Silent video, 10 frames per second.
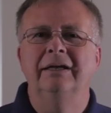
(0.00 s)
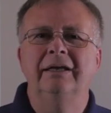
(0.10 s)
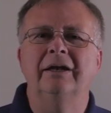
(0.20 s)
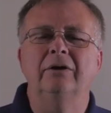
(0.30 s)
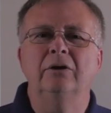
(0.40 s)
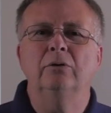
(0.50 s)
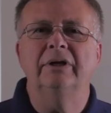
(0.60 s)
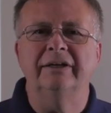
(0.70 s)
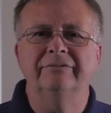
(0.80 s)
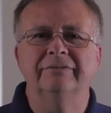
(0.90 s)
you know, you'll
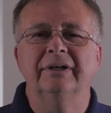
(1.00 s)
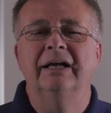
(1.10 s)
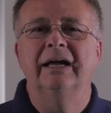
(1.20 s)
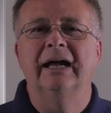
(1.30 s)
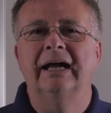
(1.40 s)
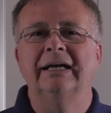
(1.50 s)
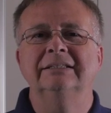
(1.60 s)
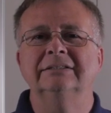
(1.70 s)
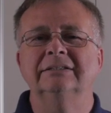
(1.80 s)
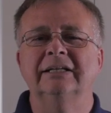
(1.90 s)
live.
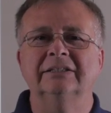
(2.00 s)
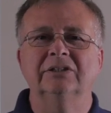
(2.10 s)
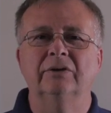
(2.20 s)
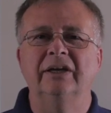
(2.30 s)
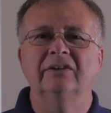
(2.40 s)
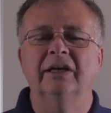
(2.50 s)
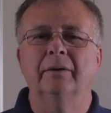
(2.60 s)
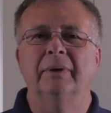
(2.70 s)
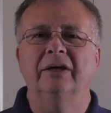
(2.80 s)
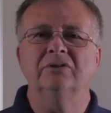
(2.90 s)
And that's the great thing
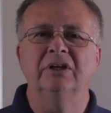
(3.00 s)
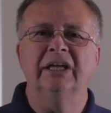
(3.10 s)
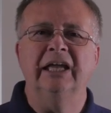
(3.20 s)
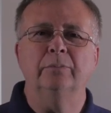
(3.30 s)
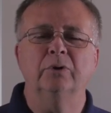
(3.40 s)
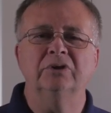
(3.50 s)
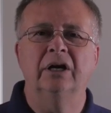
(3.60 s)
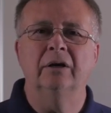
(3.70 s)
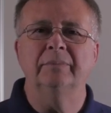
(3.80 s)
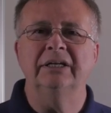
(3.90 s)
about doing keyboard
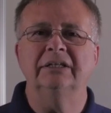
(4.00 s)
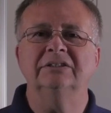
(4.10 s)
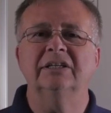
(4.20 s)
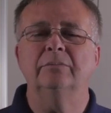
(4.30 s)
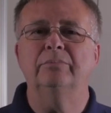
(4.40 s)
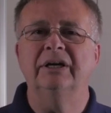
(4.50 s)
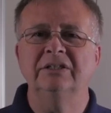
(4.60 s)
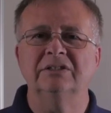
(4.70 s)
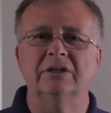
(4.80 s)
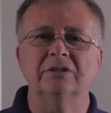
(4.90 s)
harmony instead of
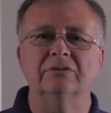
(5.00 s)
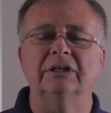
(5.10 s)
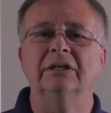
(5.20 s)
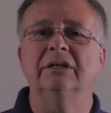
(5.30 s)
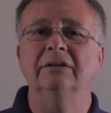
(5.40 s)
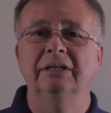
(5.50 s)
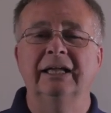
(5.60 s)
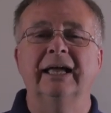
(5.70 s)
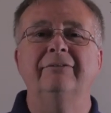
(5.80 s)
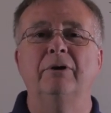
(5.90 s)
brain surgery. You know,
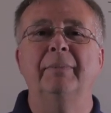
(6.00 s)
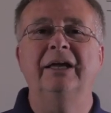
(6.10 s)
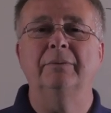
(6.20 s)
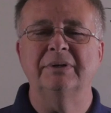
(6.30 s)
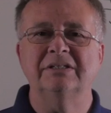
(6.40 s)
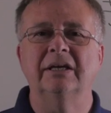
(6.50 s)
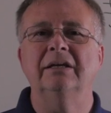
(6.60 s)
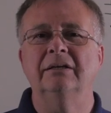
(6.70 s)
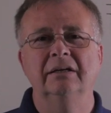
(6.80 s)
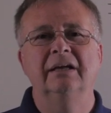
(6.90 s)
if you make a
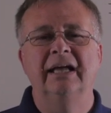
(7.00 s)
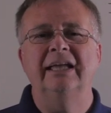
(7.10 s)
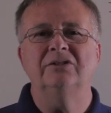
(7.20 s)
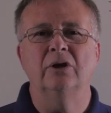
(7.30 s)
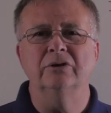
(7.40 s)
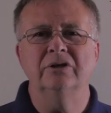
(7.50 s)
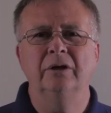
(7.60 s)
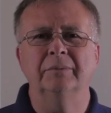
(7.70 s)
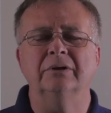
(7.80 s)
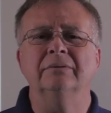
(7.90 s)
mistake, it's not
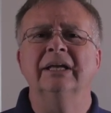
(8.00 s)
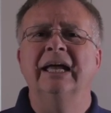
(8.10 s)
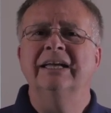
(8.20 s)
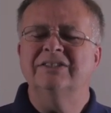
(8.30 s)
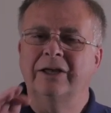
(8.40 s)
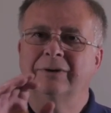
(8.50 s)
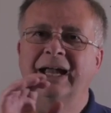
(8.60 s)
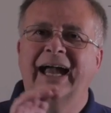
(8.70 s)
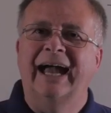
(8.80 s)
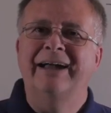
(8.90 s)
terminal. So
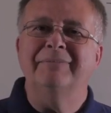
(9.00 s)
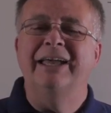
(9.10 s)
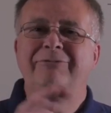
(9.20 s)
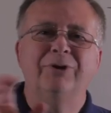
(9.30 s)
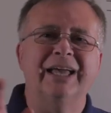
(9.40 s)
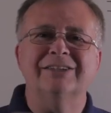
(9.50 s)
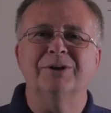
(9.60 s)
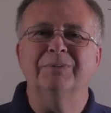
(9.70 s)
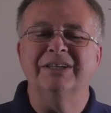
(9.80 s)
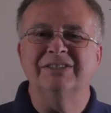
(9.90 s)
if you get
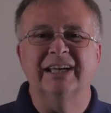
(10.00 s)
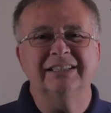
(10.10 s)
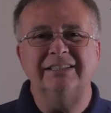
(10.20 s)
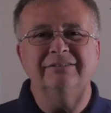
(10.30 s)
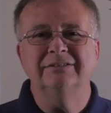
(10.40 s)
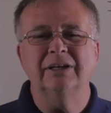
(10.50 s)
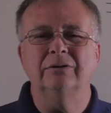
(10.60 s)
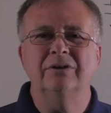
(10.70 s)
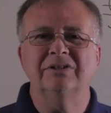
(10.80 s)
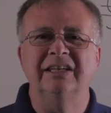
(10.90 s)
some consecutives,
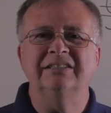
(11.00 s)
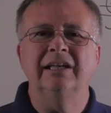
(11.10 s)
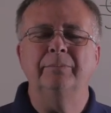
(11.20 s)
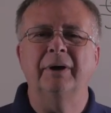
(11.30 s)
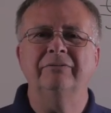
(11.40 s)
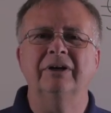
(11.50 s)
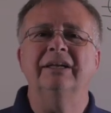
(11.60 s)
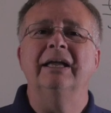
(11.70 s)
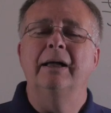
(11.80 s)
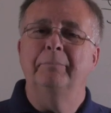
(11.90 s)
don't lose any sleep over
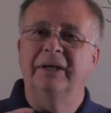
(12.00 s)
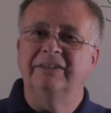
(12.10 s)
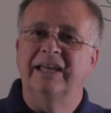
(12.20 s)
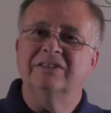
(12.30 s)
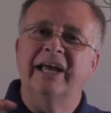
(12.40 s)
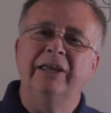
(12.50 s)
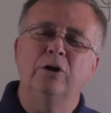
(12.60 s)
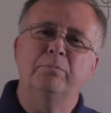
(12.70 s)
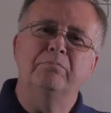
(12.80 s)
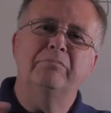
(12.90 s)
it. But that's how
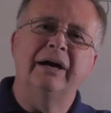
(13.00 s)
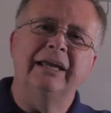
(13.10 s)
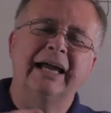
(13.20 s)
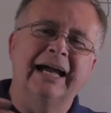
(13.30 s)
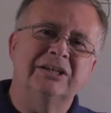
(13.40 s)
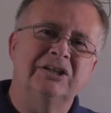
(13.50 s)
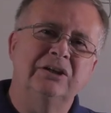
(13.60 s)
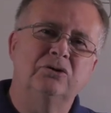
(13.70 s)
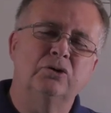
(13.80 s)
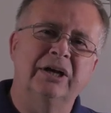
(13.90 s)
you might
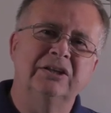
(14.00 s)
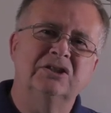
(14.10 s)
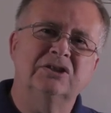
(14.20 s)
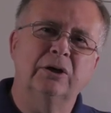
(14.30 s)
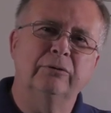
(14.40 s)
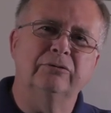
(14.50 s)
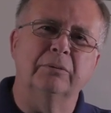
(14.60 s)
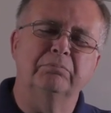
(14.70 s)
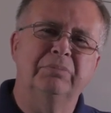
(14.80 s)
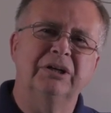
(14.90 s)
actually try and solve
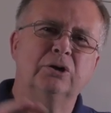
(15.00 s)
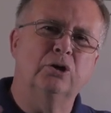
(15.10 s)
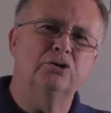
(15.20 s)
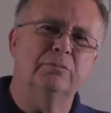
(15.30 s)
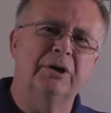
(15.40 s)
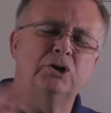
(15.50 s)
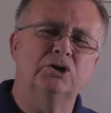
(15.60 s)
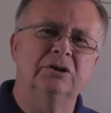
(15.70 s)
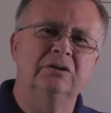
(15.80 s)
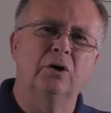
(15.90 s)
them. Bit of contrary
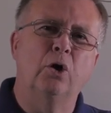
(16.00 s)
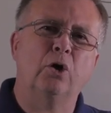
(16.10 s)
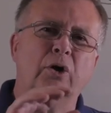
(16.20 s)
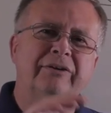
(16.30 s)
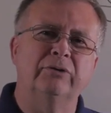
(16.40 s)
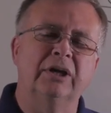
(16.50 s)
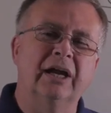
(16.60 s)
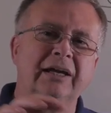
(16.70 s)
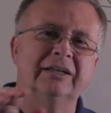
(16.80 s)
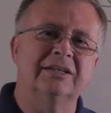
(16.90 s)
motion, or if we're
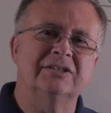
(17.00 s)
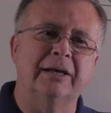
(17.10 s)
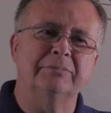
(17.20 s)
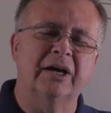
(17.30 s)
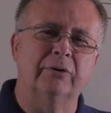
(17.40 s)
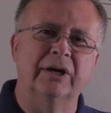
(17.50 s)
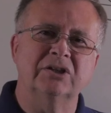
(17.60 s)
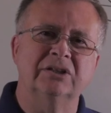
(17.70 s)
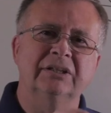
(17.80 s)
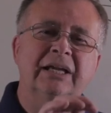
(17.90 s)
going in the same
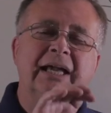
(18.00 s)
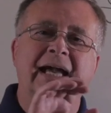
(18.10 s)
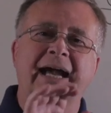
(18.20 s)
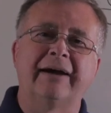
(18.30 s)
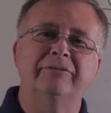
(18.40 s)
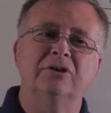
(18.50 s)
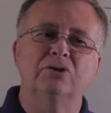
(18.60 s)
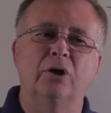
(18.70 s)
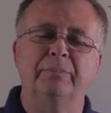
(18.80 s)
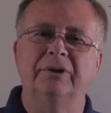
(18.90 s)
direction, have the
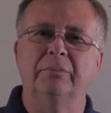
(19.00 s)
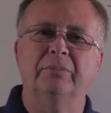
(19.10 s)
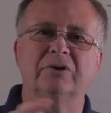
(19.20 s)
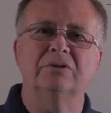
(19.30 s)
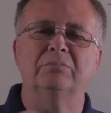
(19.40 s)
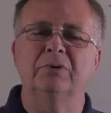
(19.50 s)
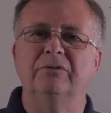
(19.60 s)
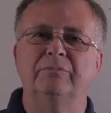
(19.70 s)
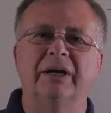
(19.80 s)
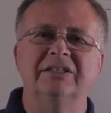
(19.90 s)
top and the bottom
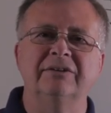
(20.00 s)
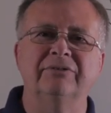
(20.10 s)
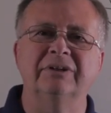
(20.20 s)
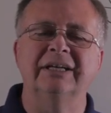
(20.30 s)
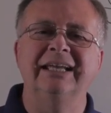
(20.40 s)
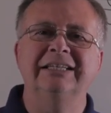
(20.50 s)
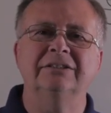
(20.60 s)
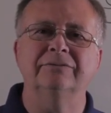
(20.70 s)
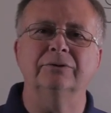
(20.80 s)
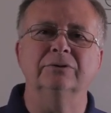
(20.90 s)
move by different
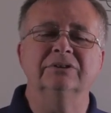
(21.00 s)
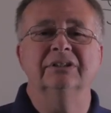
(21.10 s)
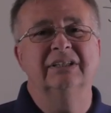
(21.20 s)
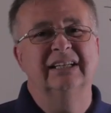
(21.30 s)
intervals,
####################
- **AIM OF THE TASK**
Return all of the entries word for word, but omit the pictures.

- **TASK ANSWER**
Silent video, 10 frames per second.
(0.00 s)
(0.10 s)
(0.20 s)
(0.30 s)
(0.40 s)
(0.50 s)
(0.60 s)
(0.70 s)
(0.80 s)
(0.90 s)
you know, you'll
(1.00 s)
(1.10 s)
(1.20 s)
(1.30 s)
(1.40 s)
(1.50 s)
(1.60 s)
(1.70 s)
(1.80 s)
(1.90 s)
live.
(2.00 s)
(2.10 s)
(2.20 s)
(2.30 s)
(2.40 s)
(2.50 s)
(2.60 s)
(2.70 s)
(2.80 s)
(2.90 s)
And that's the great thing
(3.00 s)
(3.10 s)
(3.20 s)
(3.30 s)
(3.40 s)
(3.50 s)
(3.60 s)
(3.70 s)
(3.80 s)
(3.90 s)
about doing keyboard
(4.00 s)
(4.10 s)
(4.20 s)
(4.30 s)
(4.40 s)
(4.50 s)
(4.60 s)
(4.70 s)
(4.80 s)
(4.90 s)
harmony instead of
(5.00 s)
(5.10 s)
(5.20 s)
(5.30 s)
(5.40 s)
(5.50 s)
(5.60 s)
(5.70 s)
(5.80 s)
(5.90 s)
brain surgery. You know,
(6.00 s)
(6.10 s)
(6.20 s)
(6.30 s)
(6.40 s)
(6.50 s)
(6.60 s)
(6.70 s)
(6.80 s)
(6.90 s)
if you make a
(7.00 s)
(7.10 s)
(7.20 s)
(7.30 s)
(7.40 s)
(7.50 s)
(7.60 s)
(7.70 s)
(7.80 s)
(7.90 s)
mistake, it's not
(8.00 s)
(8.10 s)
(8.20 s)
(8.30 s)
(8.40 s)
(8.50 s)
(8.60 s)
(8.70 s)
(8.80 s)
(8.90 s)
terminal. So
(9.00 s)
(9.10 s)
(9.20 s)
(9.30 s)
(9.40 s)
(9.50 s)
(9.60 s)
(9.70 s)
(9.80 s)
(9.90 s)
if you get
(10.00 s)
(10.10 s)
(10.20 s)
(10.30 s)
(10.40 s)
(10.50 s)
(10.60 s)
(10.70 s)
(10.80 s)
(10.90 s)
some consecutives,
(11.00 s)
(11.10 s)
(11.20 s)
(11.30 s)
(11.40 s)
(11.50 s)
(11.60 s)
(11.70 s)
(11.80 s)
(11.90 s)
don't lose any sleep over
(12.00 s)
(12.10 s)
(12.20 s)
(12.30 s)
(12.40 s)
(12.50 s)
(12.60 s)
(12.70 s)
(12.80 s)
(12.90 s)
it. But that's how
(13.00 s)
(13.10 s)
(13.20 s)
(13.30 s)
(13.40 s)
(13.50 s)
(13.60 s)
(13.70 s)
(13.80 s)
(13.90 s)
you might
(14.00 s)
(14.10 s)
(14.20 s)
(14.30 s)
(14.40 s)
(14.50 s)
(14.60 s)
(14.70 s)
(14.80 s)
(14.90 s)
actually try and solve
(15.00 s)
(15.10 s)
(15.20 s)
(15.30 s)
(15.40 s)
(15.50 s)
(15.60 s)
(15.70 s)
(15.80 s)
(15.90 s)
them. Bit of contrary
(16.00 s)
(16.10 s)
(16.20 s)
(16.30 s)
(16.40 s)
(16.50 s)
(16.60 s)
(16.70 s)
(16.80 s)
(16.90 s)
motion, or if we're
(17.00 s)
(17.10 s)
(17.20 s)
(17.30 s)
(17.40 s)
(17.50 s)
(17.60 s)
(17.70 s)
(17.80 s)
(17.90 s)
going in the same
(18.00 s)
(18.10 s)
(18.20 s)
(18.30 s)
(18.40 s)
(18.50 s)
(18.60 s)
(18.70 s)
(18.80 s)
(18.90 s)
direction, have the
(19.00 s)
(19.10 s)
(19.20 s)
(19.30 s)
(19.40 s)
(19.50 s)
(19.60 s)
(19.70 s)
(19.80 s)
(19.90 s)
top and the bottom
(20.00 s)
(20.10 s)
(20.20 s)
(20.30 s)
(20.40 s)
(20.50 s)
(20.60 s)
(20.70 s)
(20.80 s)
(20.90 s)
move by different
(21.00 s)
(21.10 s)
(21.20 s)
(21.30 s)
intervals,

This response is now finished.